At a grand exhibition at Guild Hall of Taryn Simon’s photography, a man of color looks out from his seat at a bar. The site could be the iconic American working class watering hole in Lynn Nottage’s Sweat on Broadway, with Christmas lights dangling down. But it is the American Legion Post 310 in San Diego, California, and according to the wall text this photograph documents the location where 13 people placed this man, Frederick Daye, but he was convicted anyway of rape, kidnapping, and vehicle theft and served 10 years of a life sentence. This color photography exhibition, “The Innocents” is Taryn Simon’s earliest work, from 2002, and from the look of the stunned faces, it could be plucked off today’s headlines, except that today, and here’s a sinister thought, many of these wrongly accused and convicted individuals might be shot first.

At the intimate Pollock-Krasner House, another kind of photography is at play from Tony Vaccaro (now 95).
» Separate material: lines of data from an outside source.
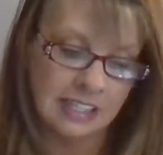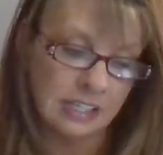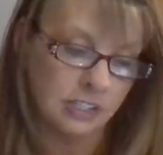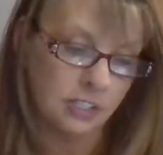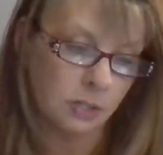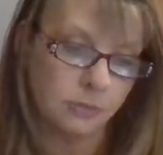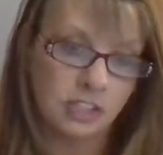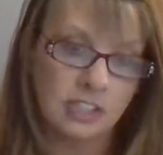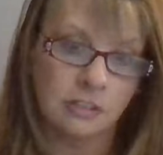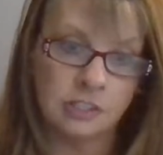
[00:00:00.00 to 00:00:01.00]
So I'm just
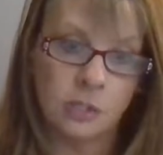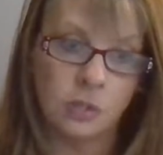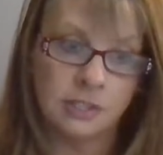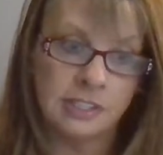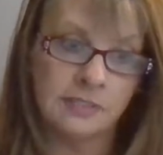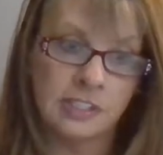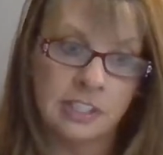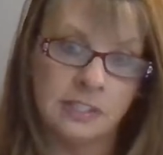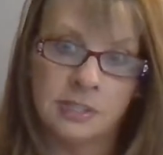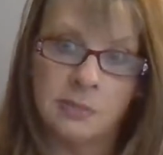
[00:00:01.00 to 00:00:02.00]
going to record these
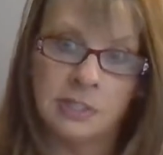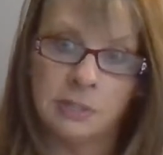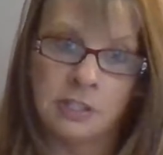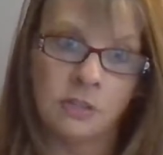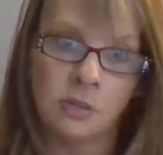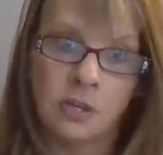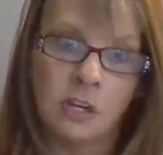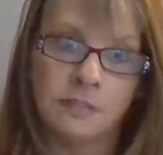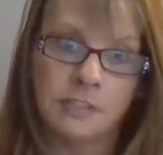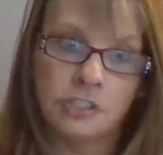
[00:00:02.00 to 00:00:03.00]
videos and maybe go to a
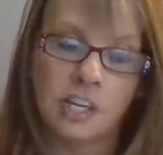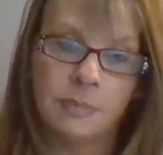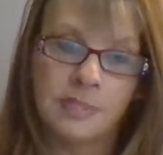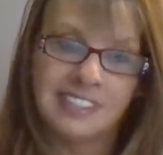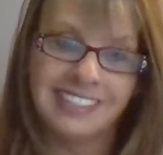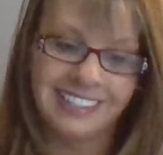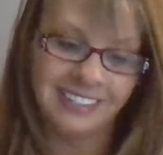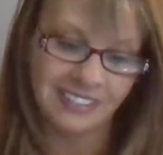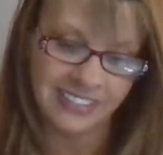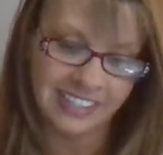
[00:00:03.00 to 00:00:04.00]
coffee shop and see
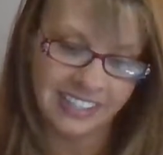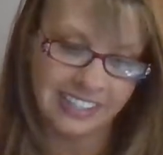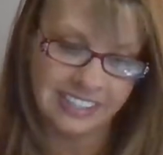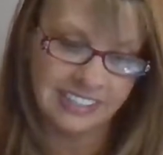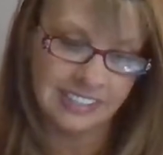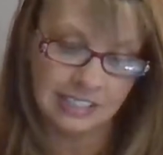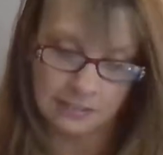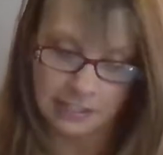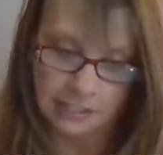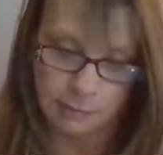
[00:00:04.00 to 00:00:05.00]
if I
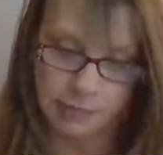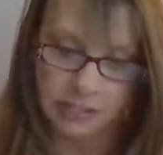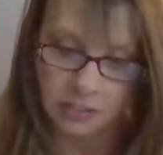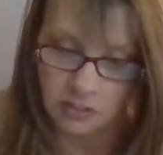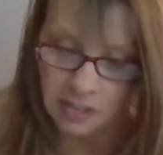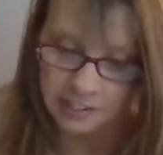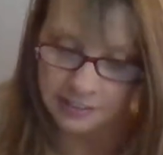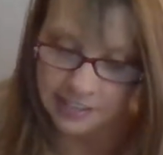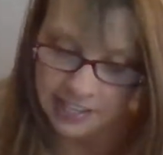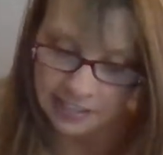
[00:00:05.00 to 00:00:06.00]
have better luck
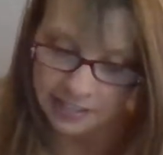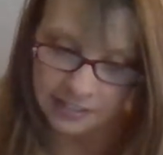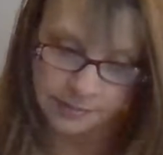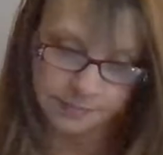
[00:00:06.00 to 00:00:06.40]
there.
Black & whites of East End artists, before they were known to the world at large: Jackson Pollock and Lee Krasner, Willem de Kooning, Georgia O’Keeffe in Taos spying through the hole in a slice of Swiss cheese. Guests for the opening on the Memorial Day weekend were surprised at Vaccaro’s many stories over his long career (he is 95), like the one about his photographing Bergen-Belsen concentration camp at liberation, insisting that they should open the gates and let the Jews out. Or, another he tells is the one about Sophia Loren showing up at his penthouse apartment to be photographed at the wrong time, and his answering the door wearing only a towel. After that, Loren would quip, “Tony was always ready.”